— TRY IT —
Start the copy at the line holding "[0:01.00-0:02.00]" and continue it exactly through the last line of the entries, leaving out pictures and anything else.

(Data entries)
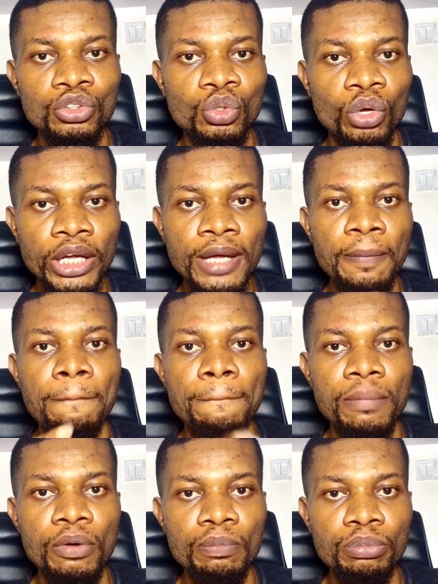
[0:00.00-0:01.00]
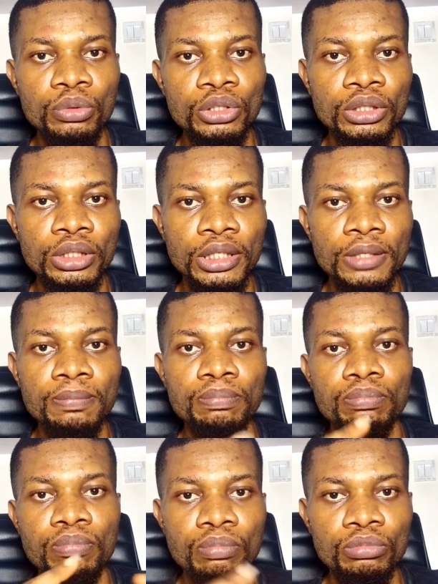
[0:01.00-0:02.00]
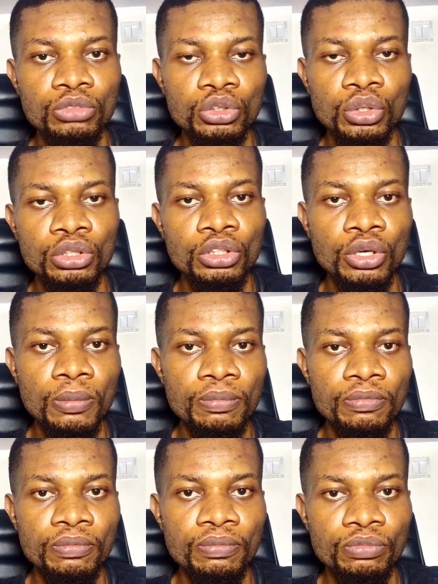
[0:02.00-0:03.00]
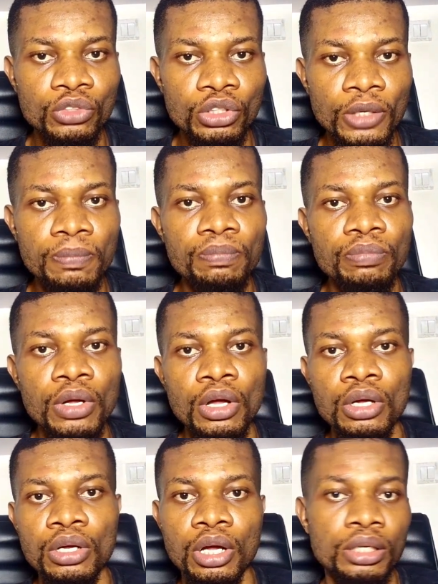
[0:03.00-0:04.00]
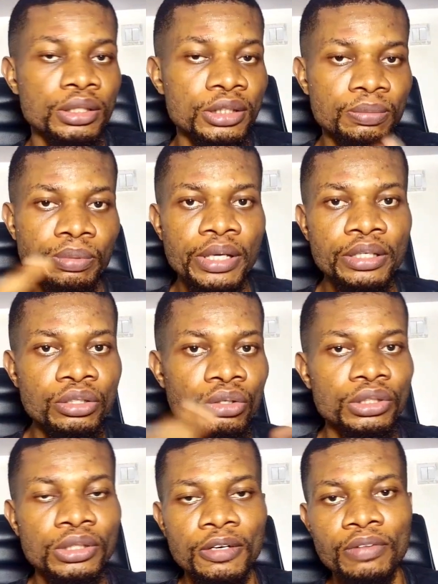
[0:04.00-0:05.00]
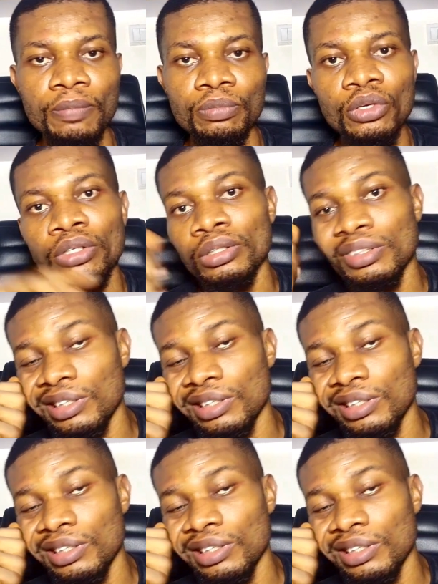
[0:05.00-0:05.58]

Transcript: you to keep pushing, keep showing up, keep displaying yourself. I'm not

— RESULT OF THE TASK —
[0:01.00-0:02.00]
[0:02.00-0:03.00]
[0:03.00-0:04.00]
[0:04.00-0:05.00]
[0:05.00-0:05.58]

Transcript: you to keep pushing, keep showing up, keep displaying yourself. I'm not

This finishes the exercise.